§ Material for this exercise:
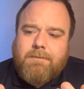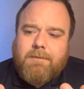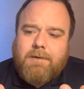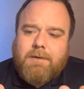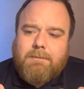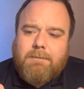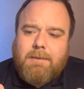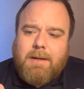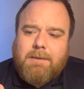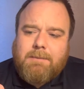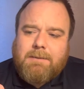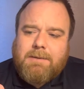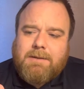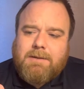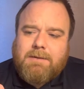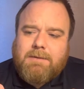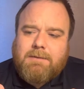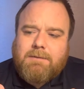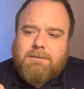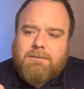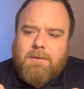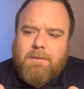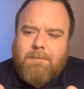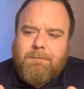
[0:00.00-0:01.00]
Maybe,
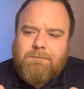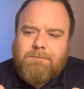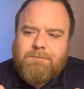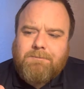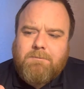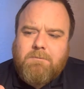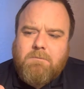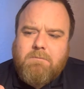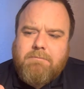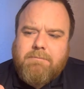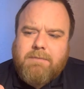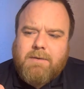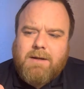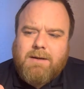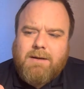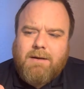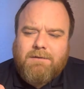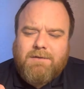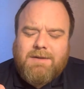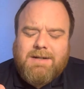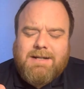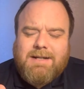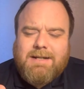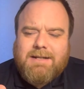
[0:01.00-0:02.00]
I
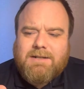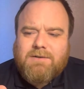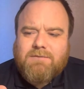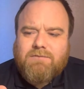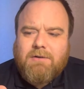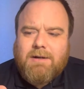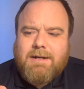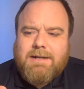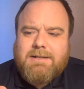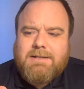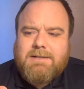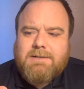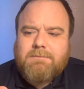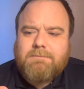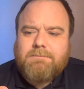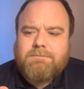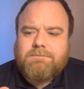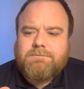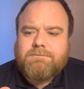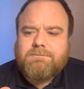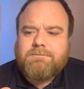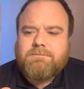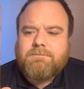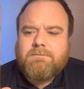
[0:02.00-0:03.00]
think it is raisin
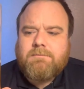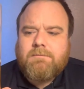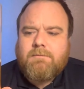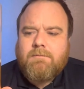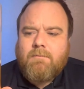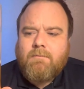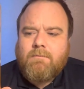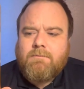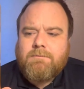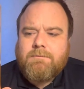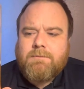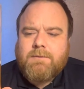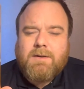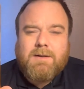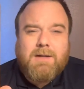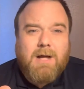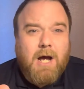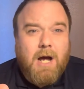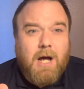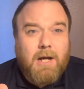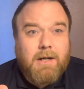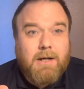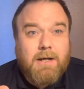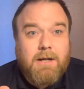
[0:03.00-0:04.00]
and
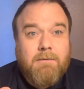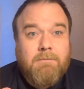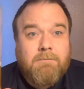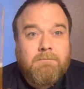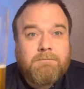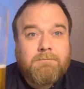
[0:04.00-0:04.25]
honey.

§ Exercise aim:
If the data includes images, omit them, and set down everything else exactly as above.

§ Task solution:
[0:00.00-0:01.00]
Maybe,
[0:01.00-0:02.00]
I
[0:02.00-0:03.00]
think it is raisin
[0:03.00-0:04.00]
and
[0:04.00-0:04.25]
honey.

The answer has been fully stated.